Leave the pictures aside and copy all the data exactly.

START MATERIAL TO PROCESS

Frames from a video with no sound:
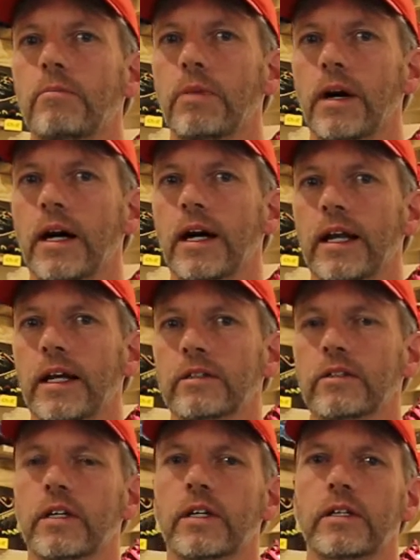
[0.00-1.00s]
but
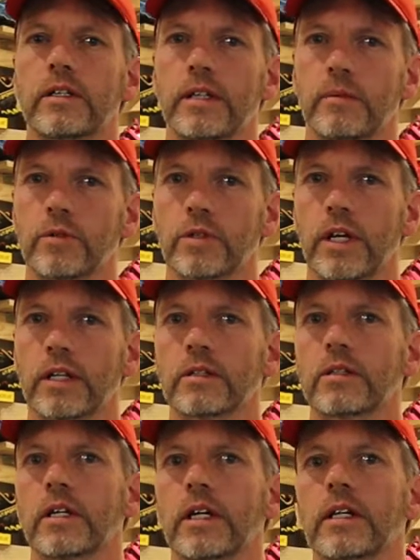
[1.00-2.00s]
as the temperature
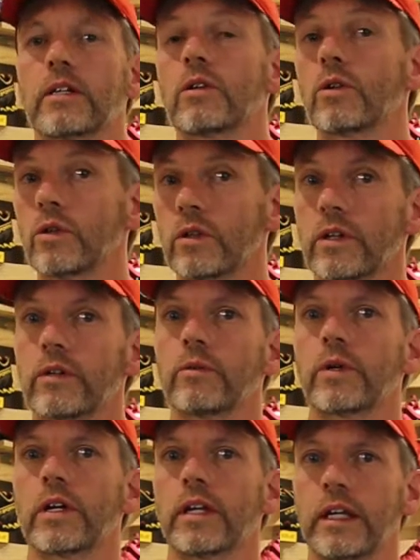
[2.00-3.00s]
gets a little cooler,
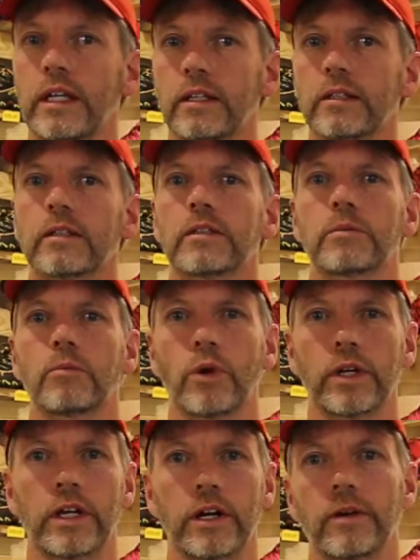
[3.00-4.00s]
we're going to need some
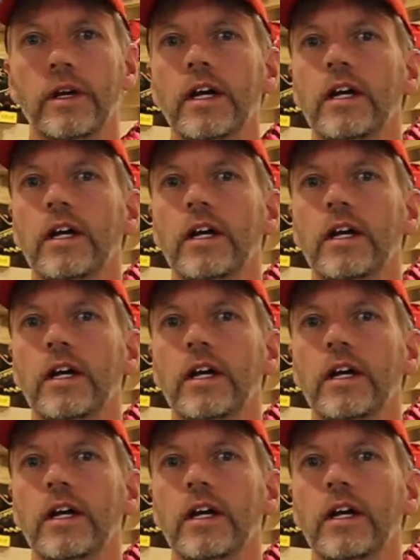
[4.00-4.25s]
more gear.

END MATERIAL TO PROCESS

● EXERCISE RESULT
Frames from a video with no sound:
[0.00-1.00s]
but
[1.00-2.00s]
as the temperature
[2.00-3.00s]
gets a little cooler,
[3.00-4.00s]
we're going to need some
[4.00-4.25s]
more gear.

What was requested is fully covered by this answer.